It appears that a few GOP presidential candidates have joined the Tea Party coalition and conservatives in disapproving of House Speaker John Boehner's, R-Ohio, plan to solve the debt crisis.

On Tuesday, former Minnesota Gov. Tim Pawlenty was the latest to throw in his two pence, praising Boehner for "courageously leading the fight" to stop President Barack Obama from adding to the nation's debt, but said he couldn't support his plan, USA Today reported.

"I am for the plan that will cut spending, cap it, and pass a balanced budget amendment, but unfortunately this latest bill does not accomplish that," Pawlenty said.

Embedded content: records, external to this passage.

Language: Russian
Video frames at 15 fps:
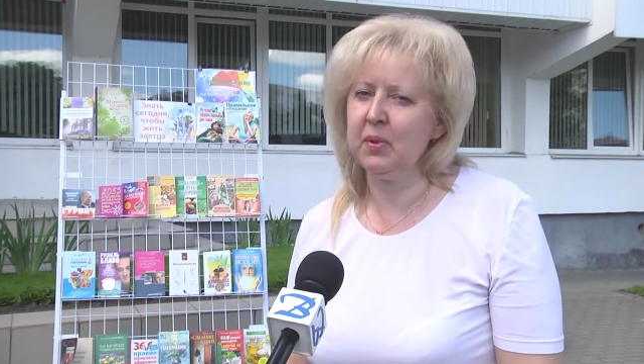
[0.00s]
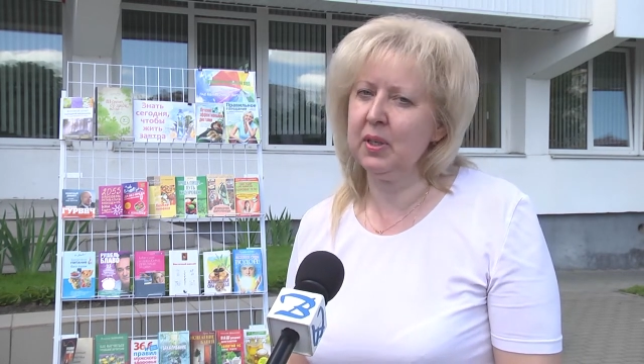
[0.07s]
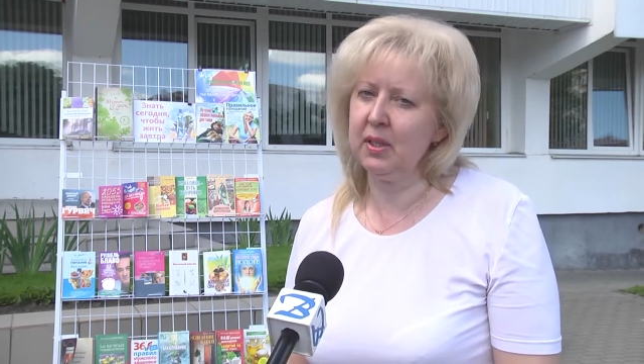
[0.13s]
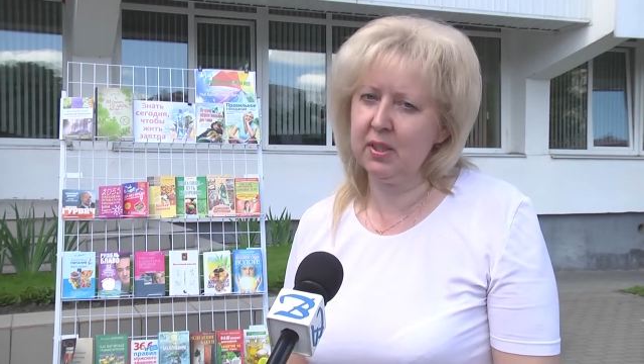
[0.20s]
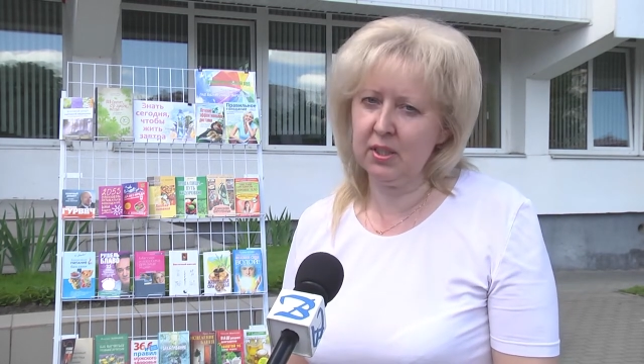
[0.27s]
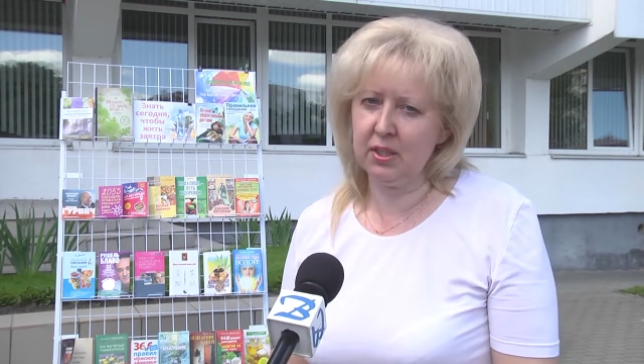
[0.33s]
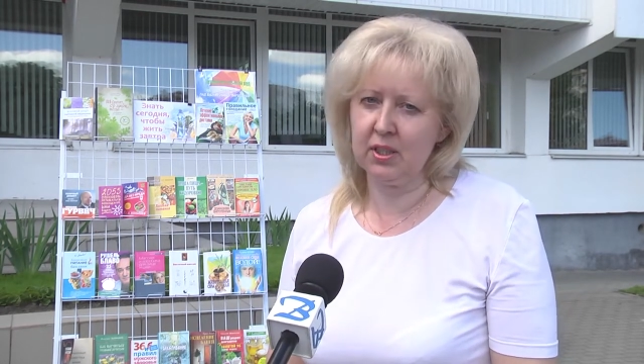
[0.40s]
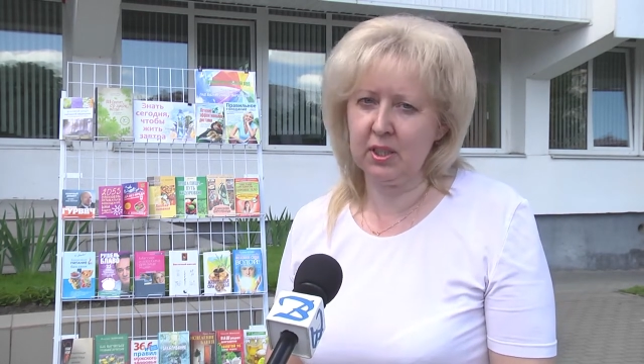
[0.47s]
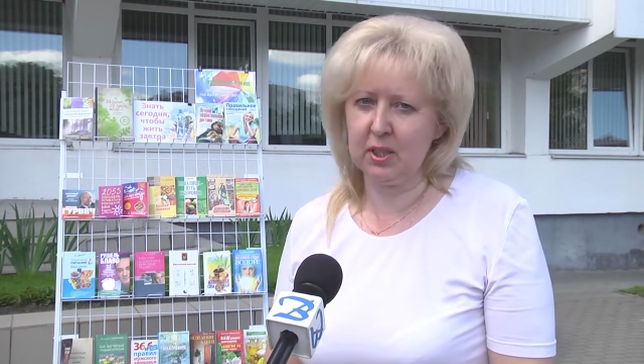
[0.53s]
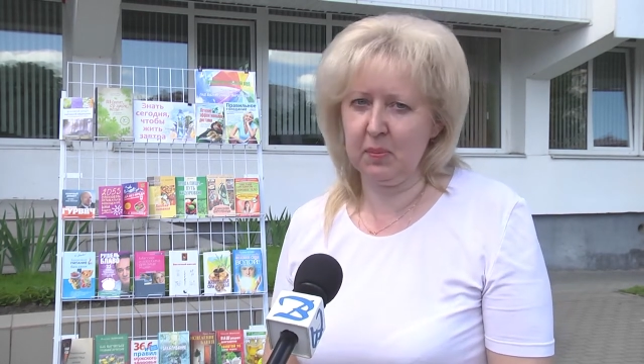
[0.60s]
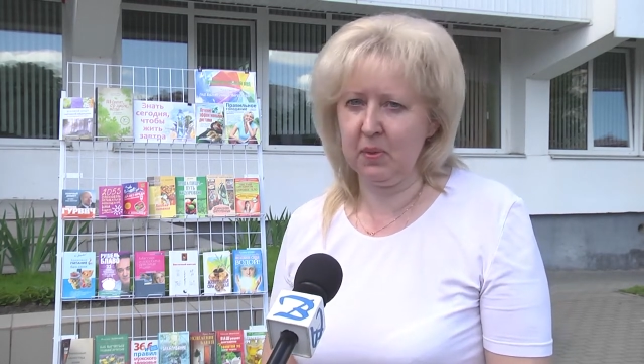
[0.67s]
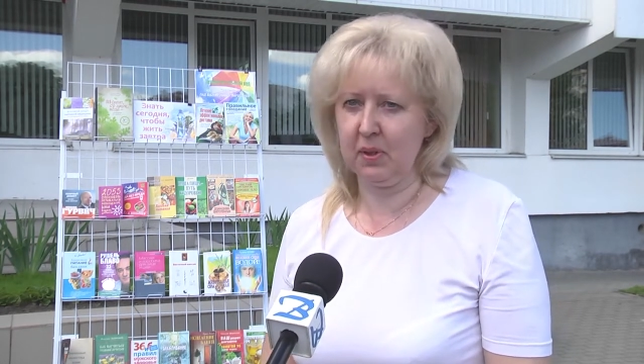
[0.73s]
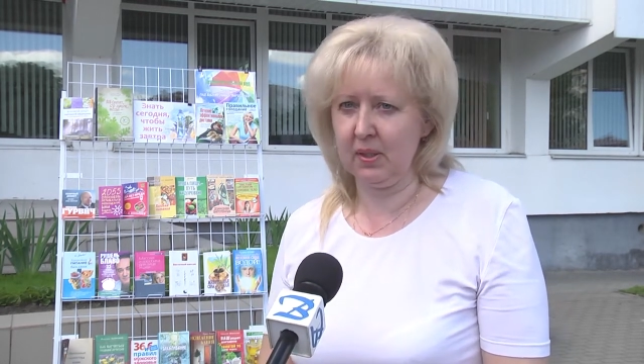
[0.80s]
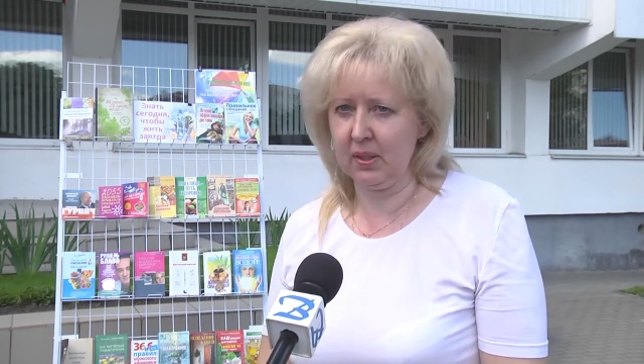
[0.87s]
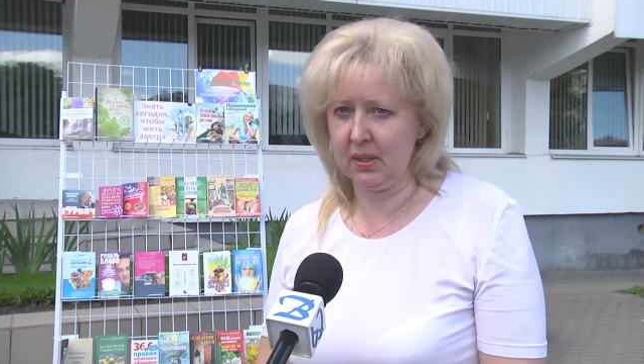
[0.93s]

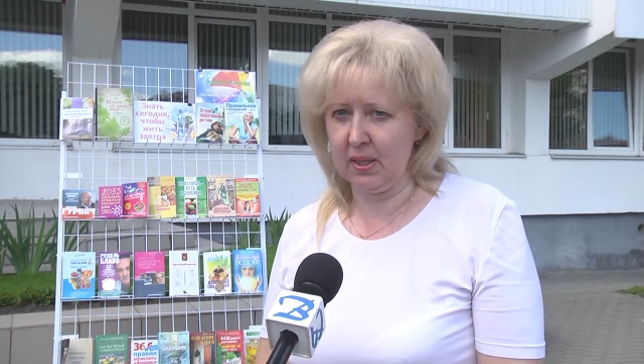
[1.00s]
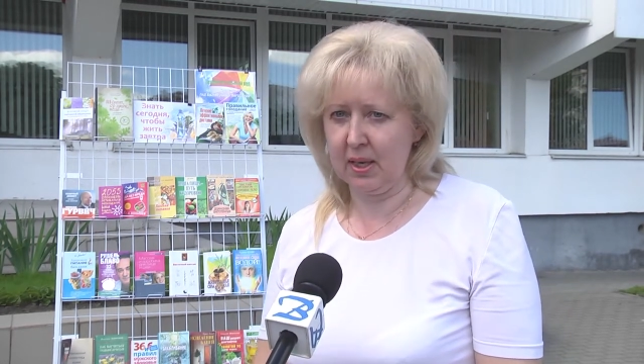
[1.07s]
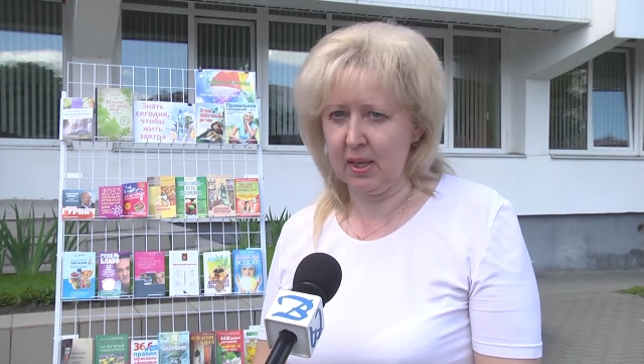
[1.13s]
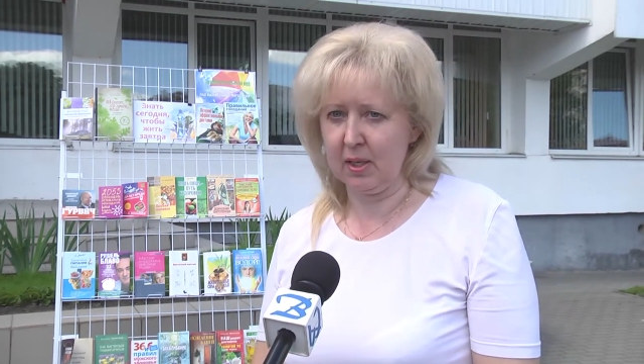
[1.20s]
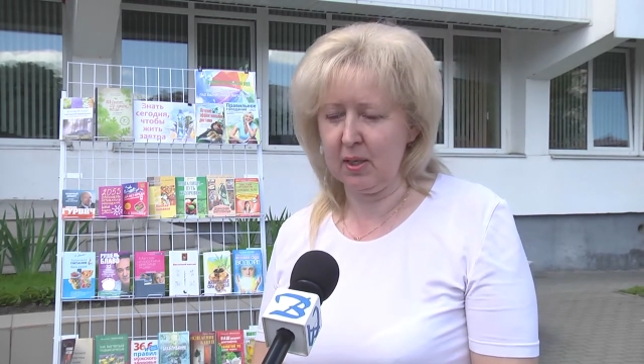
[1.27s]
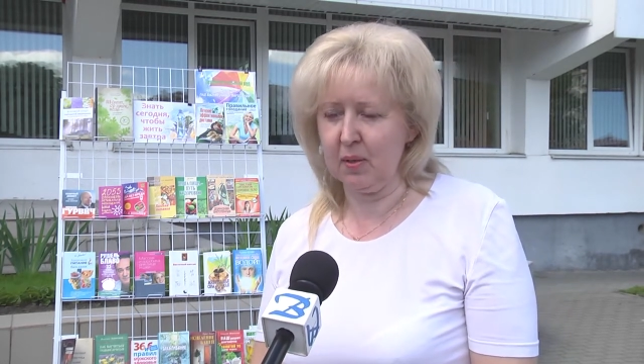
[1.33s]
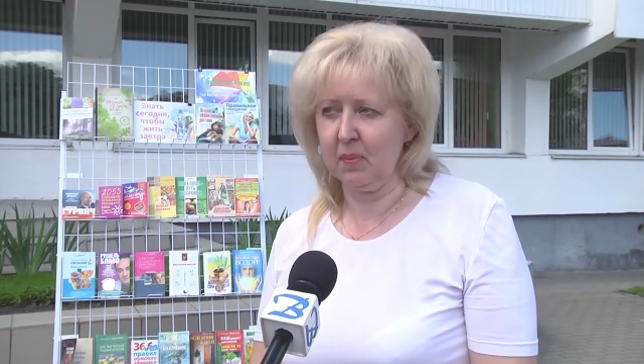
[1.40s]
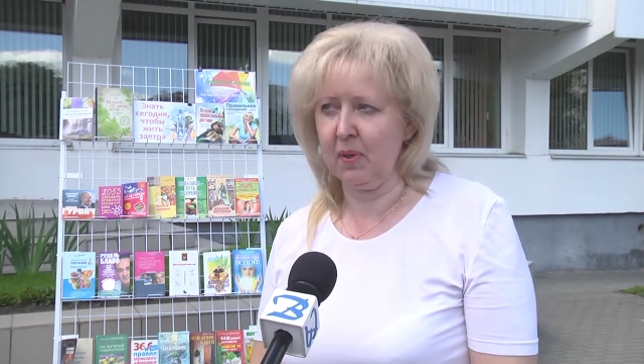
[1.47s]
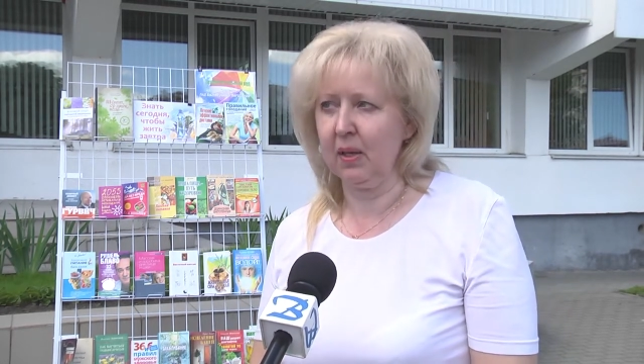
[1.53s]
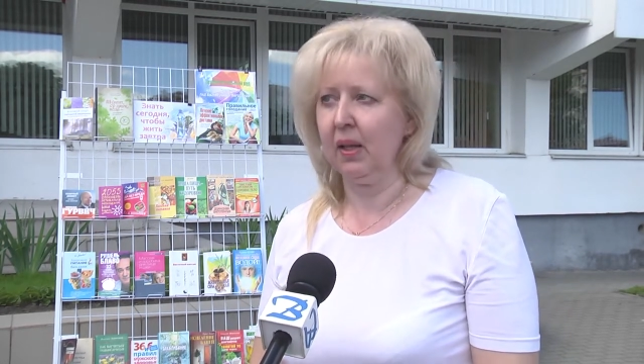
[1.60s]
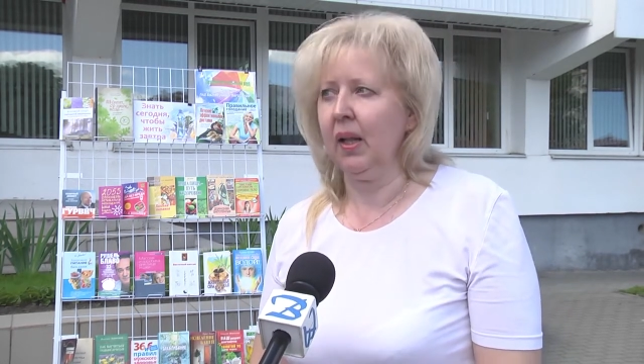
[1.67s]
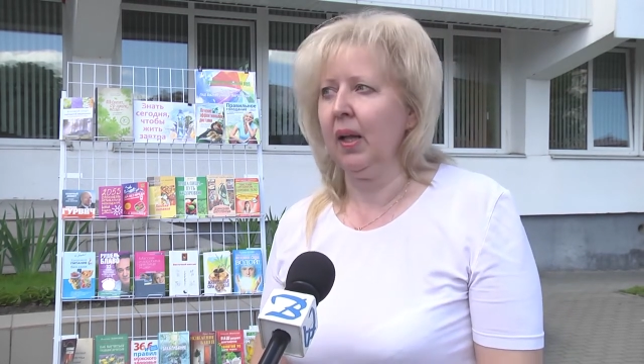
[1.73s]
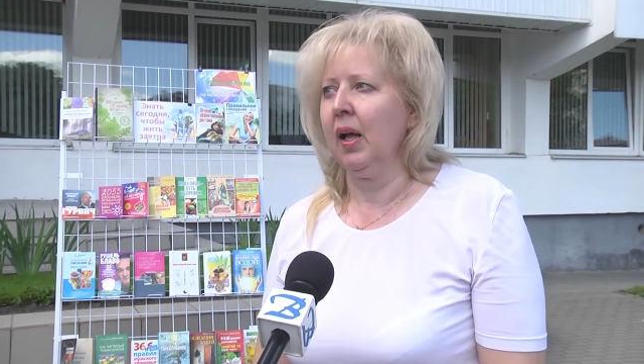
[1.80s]
периодическими изданиями.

Boehner is rewriting his plan, but had proposed to cut $1.2 trillion in federal spending, while raising the debt limit by $1 trillion and implementing a "Super Congress" that would be composed of 12 members of both parties and both chambers and be given extraordinary new powers to speed legislation through both chambers, where it couldn't be amended by regular lawmakers who would have the ability to yay or nay.  The new commission would also be burdened with finding the smallest amount of spending cuts before Congress could move forward with a second increase in the debt ceiling next year.

Minnesota Rep. Michele Bachmann also said on Tuesday that Boehner's approach is "wrong." Bachmann has adamantly stood by her words of not voting for an increase in the debt ceiling at all.

And former Massachusetts Gov.  Mitt Romney, like Pawlenty, praised the man, but not the plan. Spokeswoman Andrea Saul told Politico yesterday that Romney "applauds" Boehner for "standing firm against raising taxes when our nations can least afford them."

Former Utah Gov. Jon Huntsman, however, on Monday supported Boehner, calling it "a good first step."